Collected data entries:
+-------+
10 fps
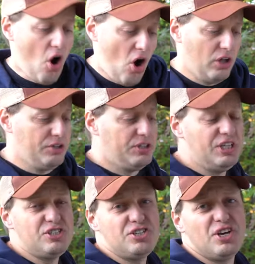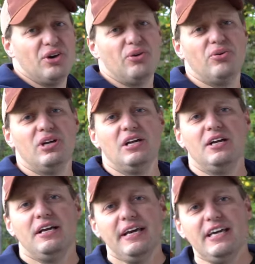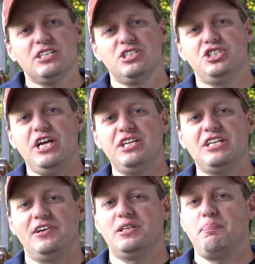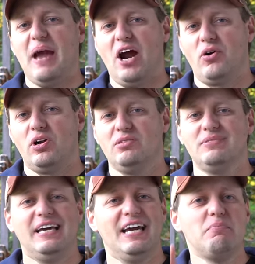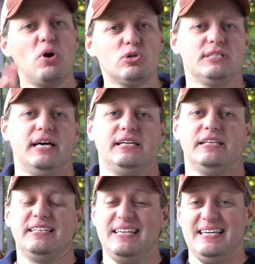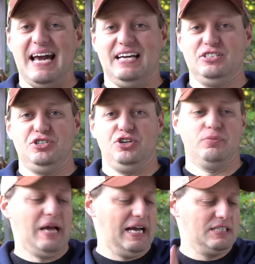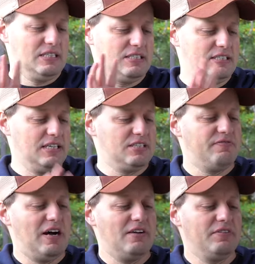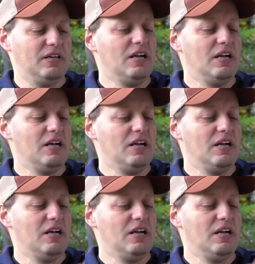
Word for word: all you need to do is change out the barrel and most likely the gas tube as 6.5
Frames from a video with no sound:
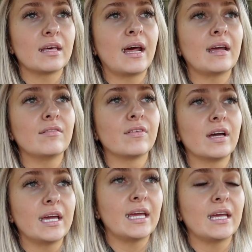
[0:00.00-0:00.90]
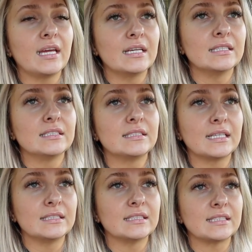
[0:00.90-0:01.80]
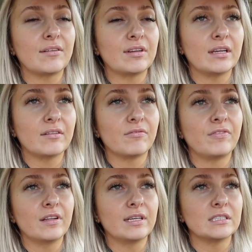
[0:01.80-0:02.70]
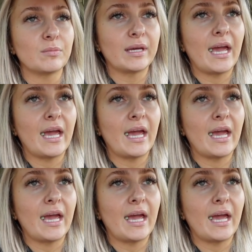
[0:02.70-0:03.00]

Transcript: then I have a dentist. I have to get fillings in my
+-------+
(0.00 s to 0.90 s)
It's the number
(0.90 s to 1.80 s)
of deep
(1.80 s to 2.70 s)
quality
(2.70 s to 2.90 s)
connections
+-------+
**Assigned task**
All lines above from the one containing "[0:00.90-0:01.80]" up to and including the one containing "Transcript: then I" are to be set down exactly, and nothing else. Leave images out.

**Written response**
[0:00.90-0:01.80]
[0:01.80-0:02.70]
[0:02.70-0:03.00]

Transcript: then I have a dentist. I have to get fillings in my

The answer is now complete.